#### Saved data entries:
☆ ☆ ☆ ☆

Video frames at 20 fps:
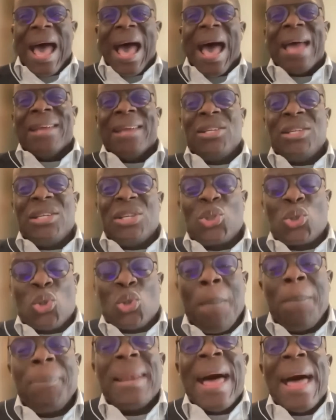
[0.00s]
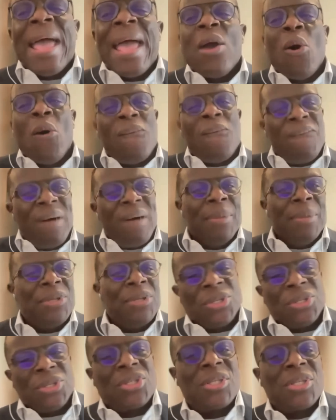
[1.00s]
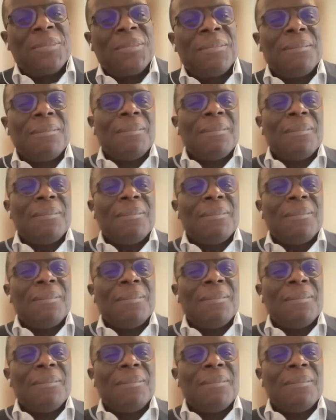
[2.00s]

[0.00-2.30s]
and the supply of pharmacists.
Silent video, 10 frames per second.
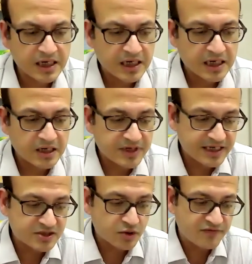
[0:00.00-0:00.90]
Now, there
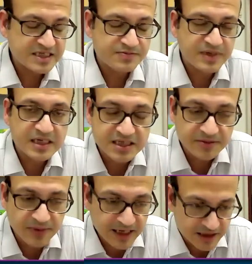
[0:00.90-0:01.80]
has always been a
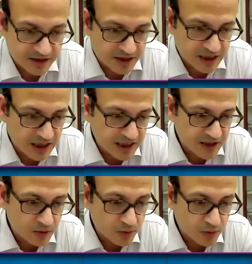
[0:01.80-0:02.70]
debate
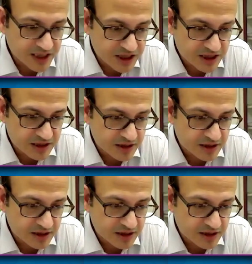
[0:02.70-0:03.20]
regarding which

☆ ☆ ☆ ☆

#### TASK INSTRUCTIONS:
Copy out every entry above, character for character, excluding pictures.

#### RESULT OF THIS EXERCISE:
Video frames at 20 fps:
[0.00s]
[1.00s]
[2.00s]

[0.00-2.30s]
and the supply of pharmacists.
Silent video, 10 frames per second.
[0:00.00-0:00.90]
Now, there
[0:00.90-0:01.80]
has always been a
[0:01.80-0:02.70]
debate
[0:02.70-0:03.20]
regarding which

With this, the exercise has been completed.